Türpolitik von Clubs im Visier: Schwarze mussten draußen bleiben

Drei Studenten wird offenbar der Eintritt in eine Friedrichshainer Diskothek verwehrt, weil sie Ausländer sind. Kein Einzelfall, sagen Experten - und machen jetzt Testbesuche.

Mancherorts wird zu genau hingeschaut, wer auf die Tanzfläche darf und wer nicht Bild: dpa

Samuel Jee* und Thomas Lanvin*, beide 34 Jahre alt, kennen sich seit ihrer Kindheit. In Freetown, der Hauptstadt von Sierra Leone, haben sie gemeinsam Journalismus studiert, später für dieselbe Zeitung geschrieben. Doch Pressefreiheit ist in Sierra Leone ein seltenes Gut. Jee floh 2006 nach Deutschland, Lanvin ein Jahr später. Seit einigen Monaten studieren sie in Berlin. "Nie hatte ich ein Problem, weil ich schwarz bin", sagt Jee. Bis zum 7. August dieses Jahres. An jenem Samstagabend wollten sie den Club Matrix am Warschauer Platz besuchen.

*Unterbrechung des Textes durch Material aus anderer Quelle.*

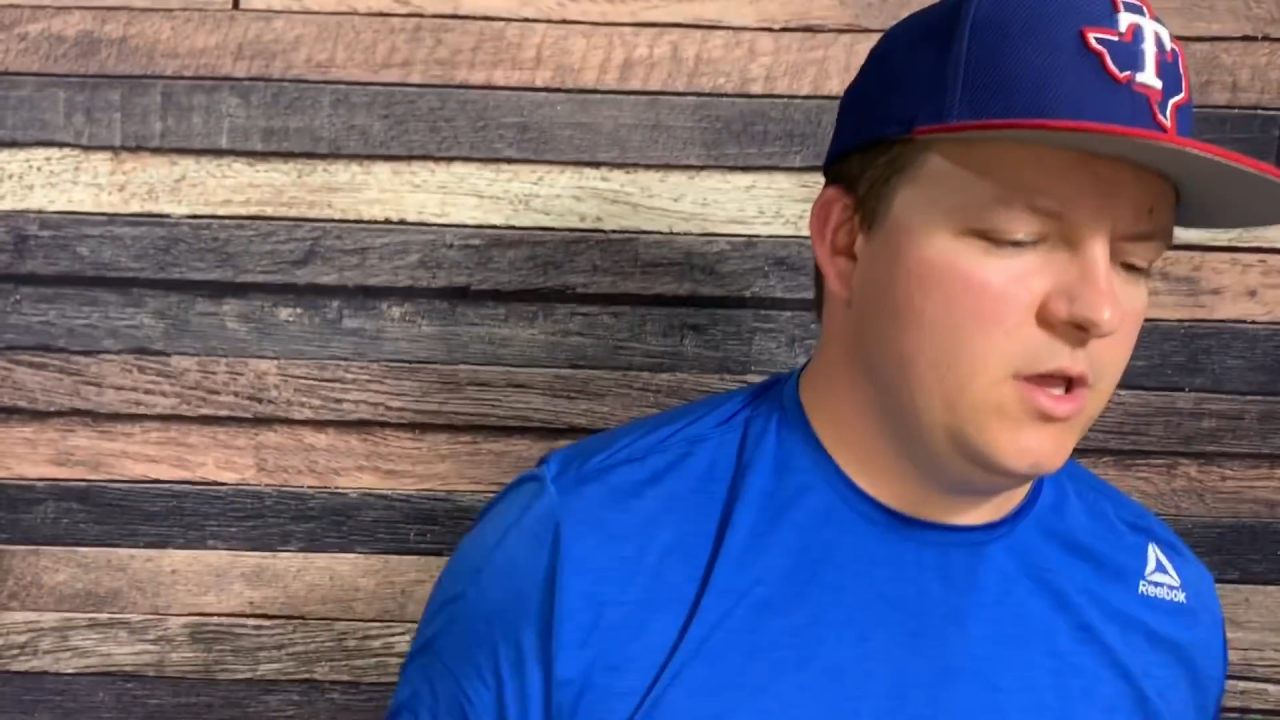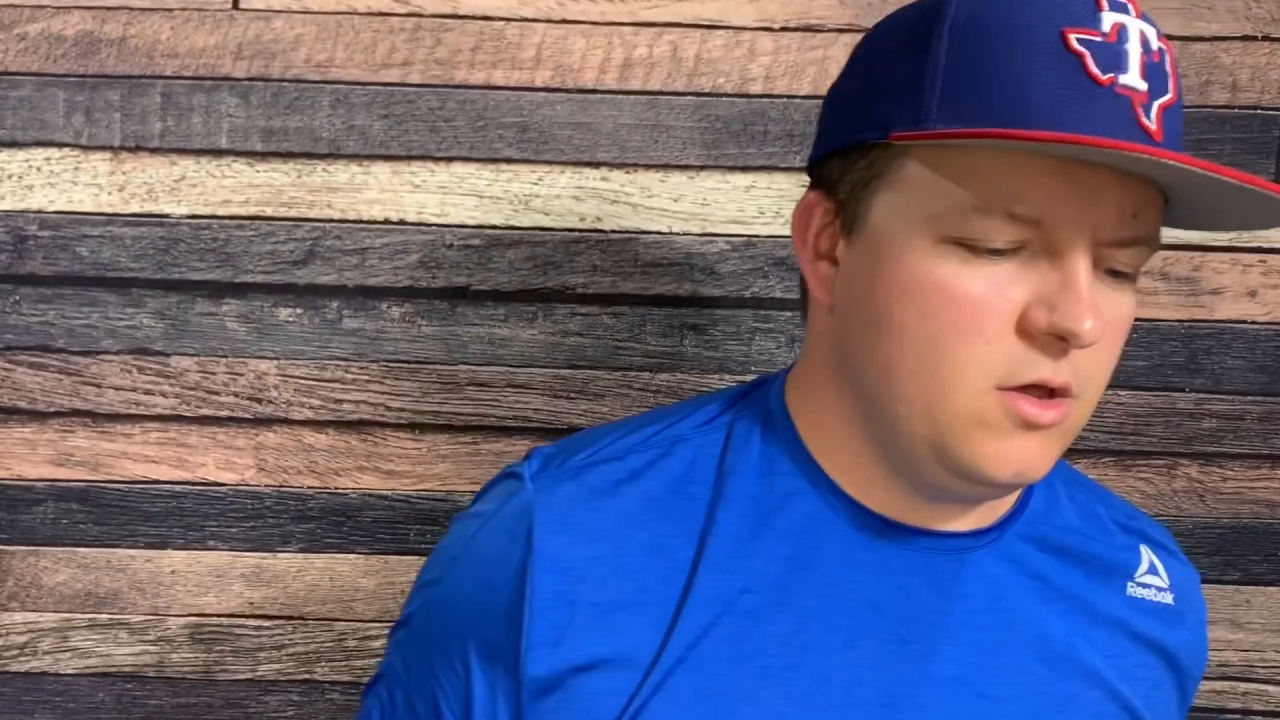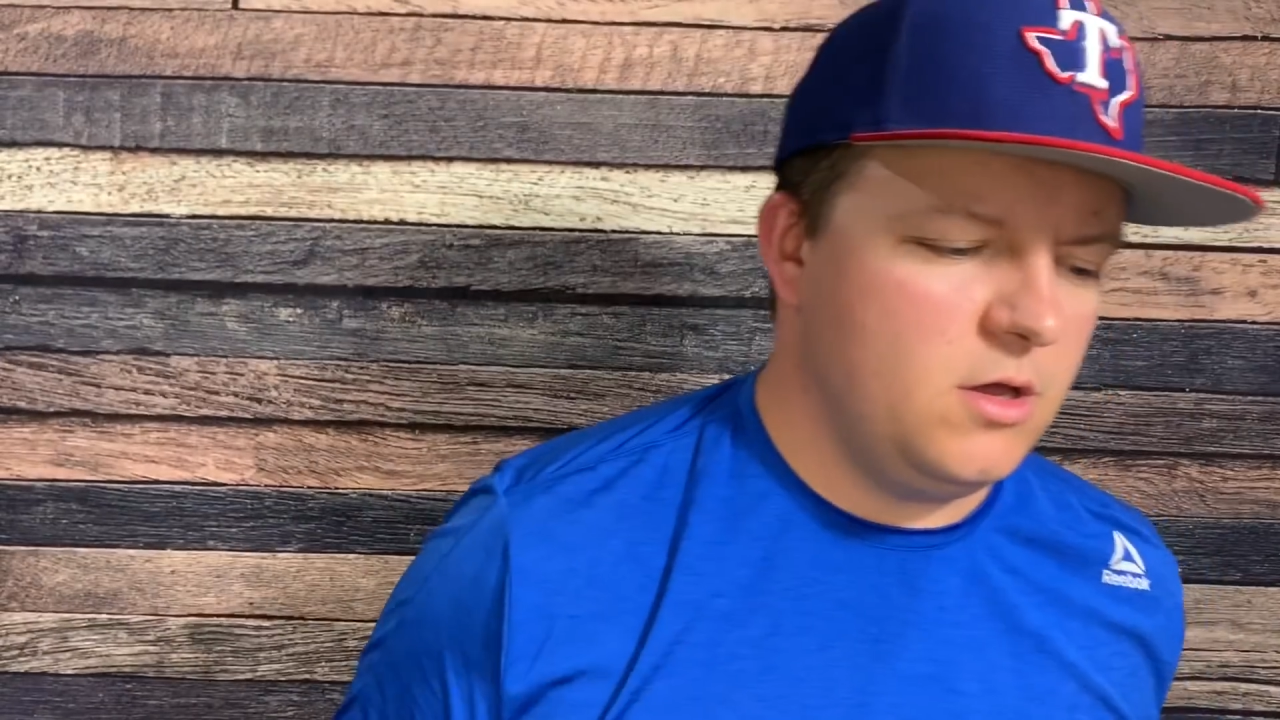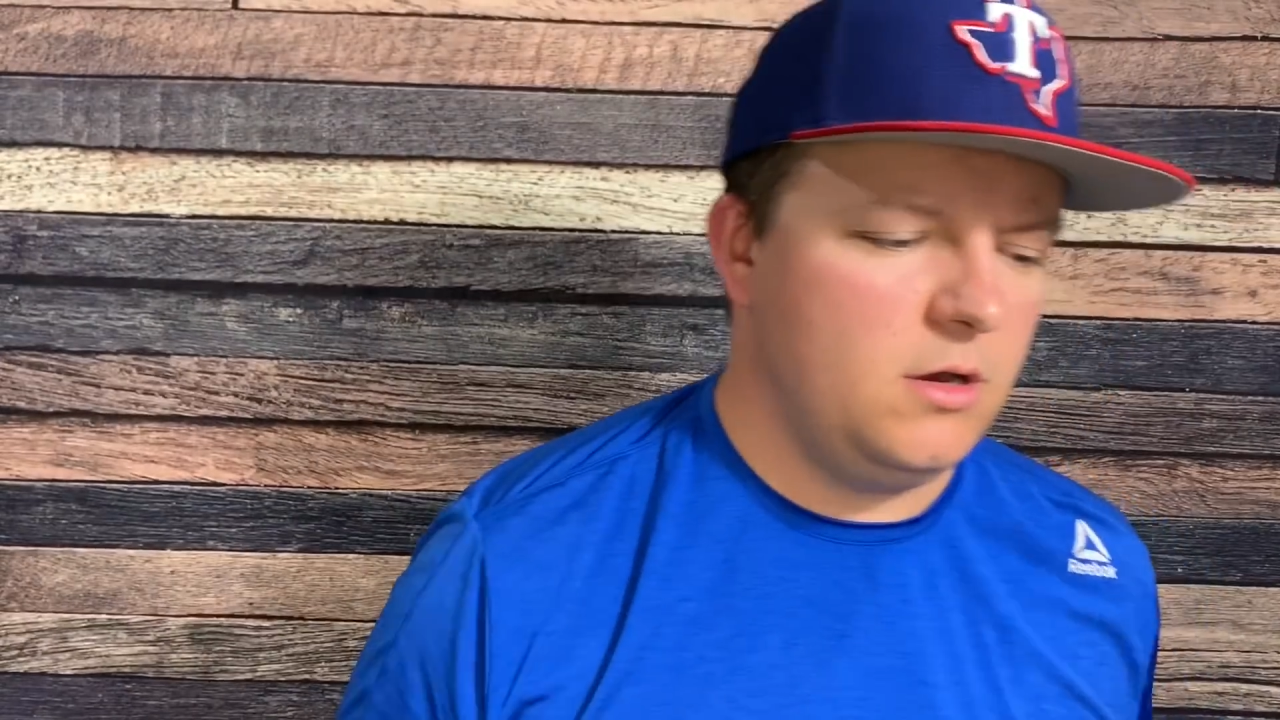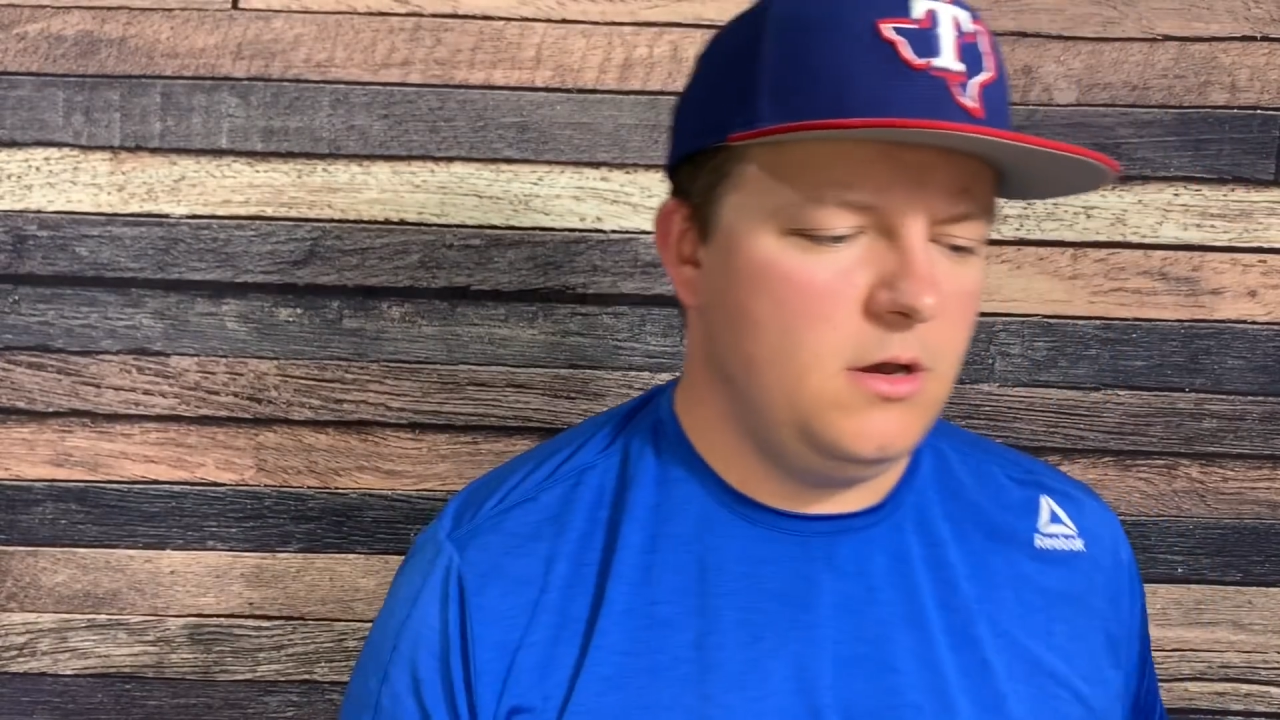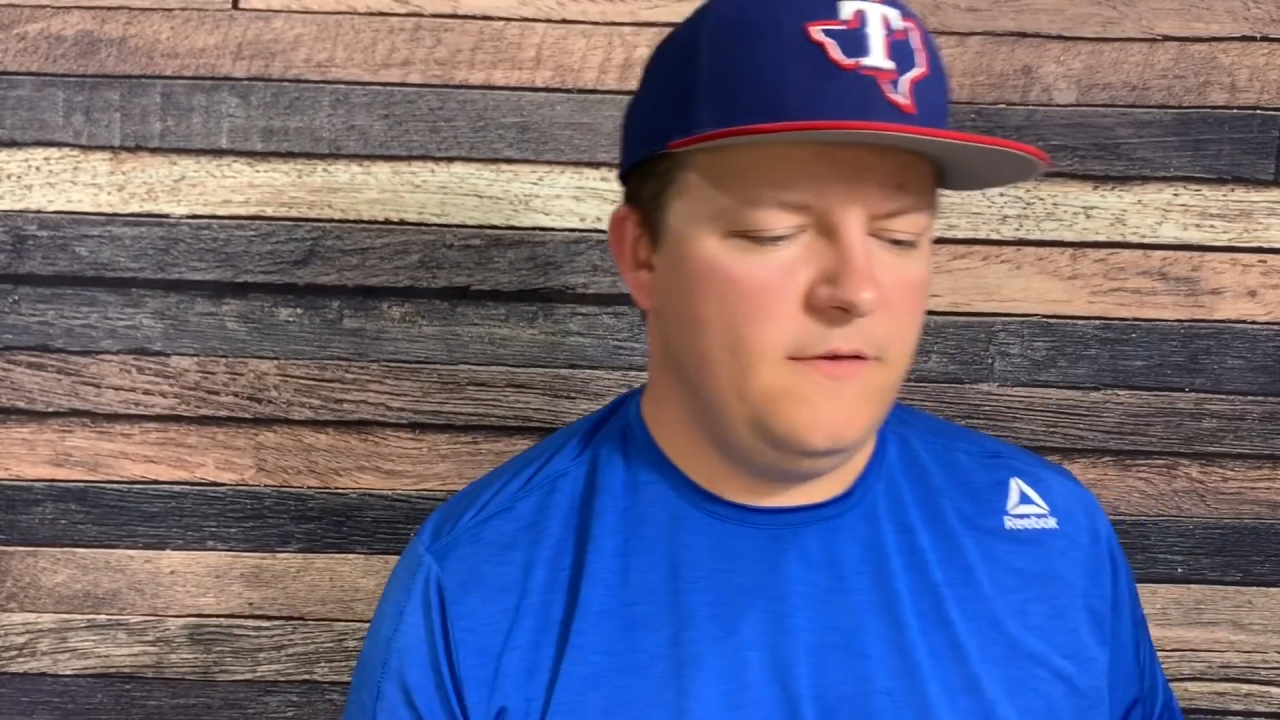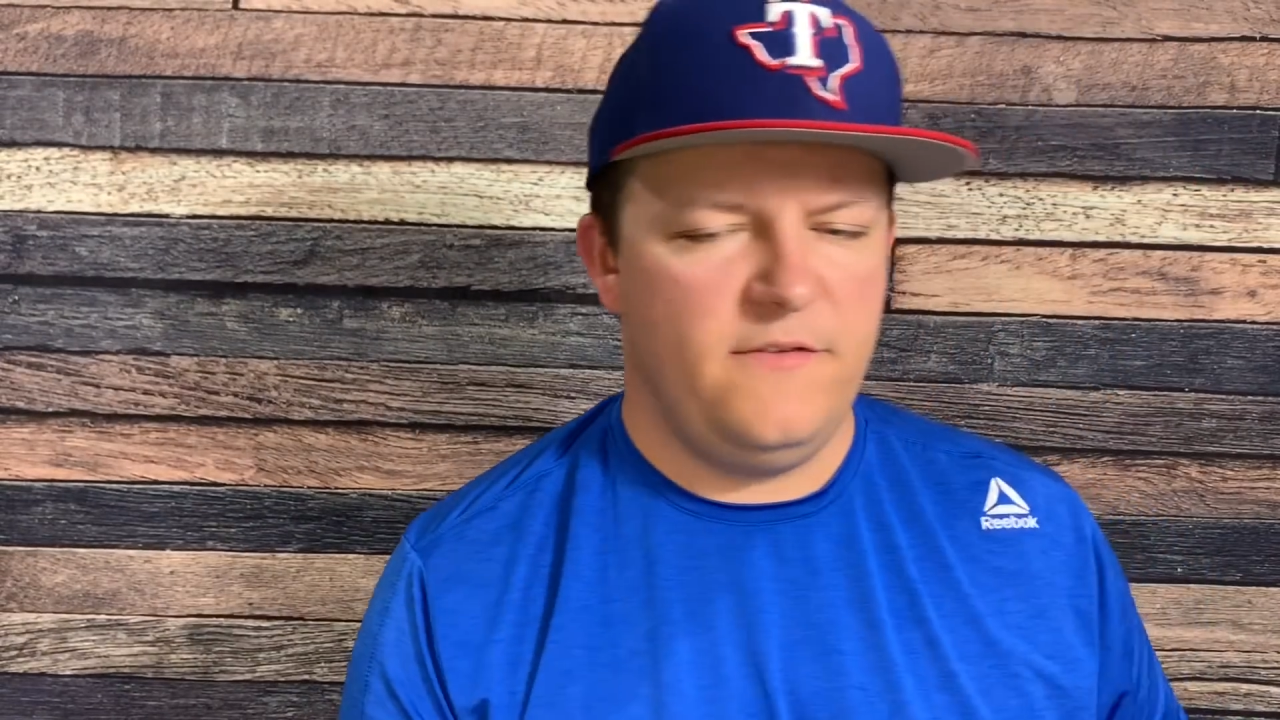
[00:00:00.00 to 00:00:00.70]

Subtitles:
good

Die beiden Männer schildern den Fall so: Gegen 23 Uhr trafen sie einen befreundeten Studenten aus dem Jemen und warteten vor dem Einlass des Matrix. Als die drei Männer an der Reihe waren, forderte die Türsteher deren Papiere. Die Besucher waren verdutzt. "Noch nie musste ich in einer Diskothek meinen Pass zeigen", sagt Lanvin. Deshalb konnte er nur einen Studentenausweis vorweisen. Alle drei mussten die Schlange verlassen. Sie sollten etwas abseits warten.

Kurze Zeit später kam ein Türsteher auf sie zu und bat die Männer, das Gelände zu verlassen. Die Begründung: Normalerweise lasse man keine Ausländer in den Club. "So hat er es gesagt - wortwörtlich!", erinnert sich Jee. Doch so schnell wollten die Studenten nicht aufgeben. Sie mischten sich erneut unter die Wartenden. Auch dieses Mal wies man sie ab. "Kommt schon, Jungs", soll der Security gesagt haben, "versucht es ein anderes Mal. Heute habt ihr hier keine Chance." So erzählt es Jee.

Offiziell wollte sich die Geschäftsführung des Matrix nicht äußern. Doch ein Mitarbeiter, der namentlich nicht genannt werden möchte, kann sich die Vorwürfe nicht erklären. "Bei uns darf jeder feiern, egal welcher Herkunft er ist", sagt er. Es könne sich nur um eine unglaubwürdige Aussage der Betroffenen handeln. "Möglicherweise waren sie unpassend gekleidet oder betrunken", mutmaßt der Mitarbeiter. Jee und Lanvin streiten dies ab.

Dass es Diskriminierung an den Türen der Berliner Clubs gibt, sei bekannt, sagt Lutz Leichsenring von der Clubcommission Berlin. Der Verband der Berliner Club-, Party-, und Kulturereignisveranstalter erhält regelmäßig Beschwerden aufgebrachter Gäste. "Männer werden manchmal abgewiesen, um das Geschlechterverhältnis zu wahren", erzählt Leichsenring. Es sei ein schmaler Grat zwischen guter Publikumsstruktur und Rassismus. "Ich würde sicher nicht für jeden Türsteher die Hand ins Feuer legen", so Leichsenring.

Die Neutralität der Securitys zu prüfen, darum bemüht sich das Antidiskriminierungsnetzwerk (ADNB) Berlin. "Kleidung und Auftreten sind oft nur ein Vorwand", sagt Projektleiterin Nuran Yigit, "in Wahrheit haben viele Clubs eine Ausländerquote." Mit "Testings" überprüft der ADNB deshalb seit Kurzem die Berliner Diskotheken: Probanden deutscher und ausländischer Herkunft bemühen sich im gleichen Club um Einlass. Wird der Migrant abgelehnt, kann der Club juristisch belangt werden. Denn seit 2006 gilt das allgemeine Gleichbehandlungsgesetz, das jede Form der Benachteiligung verbietet. Seitdem genüge eine Stichprobe, um gegen die Diskothek vorzugehen, sagt Eva Maria Andrades, Anwältin des ADNB. "Bei guter Indizienlage kann man auch Entschädigung einklagen", so Andrades. "Häufen sich die Fälle, kann sogar die Konzession entzogen werden." Wichtig sei, früh Kontakt zum Diskriminierungsnetzwerk aufzunehmen. "Es gibt eine zweimonatige Klagefrist", so Andrades.

Für Jee und Lanvin kommt dieser Rat zu spät: Ihr Fall ereignete sich im August.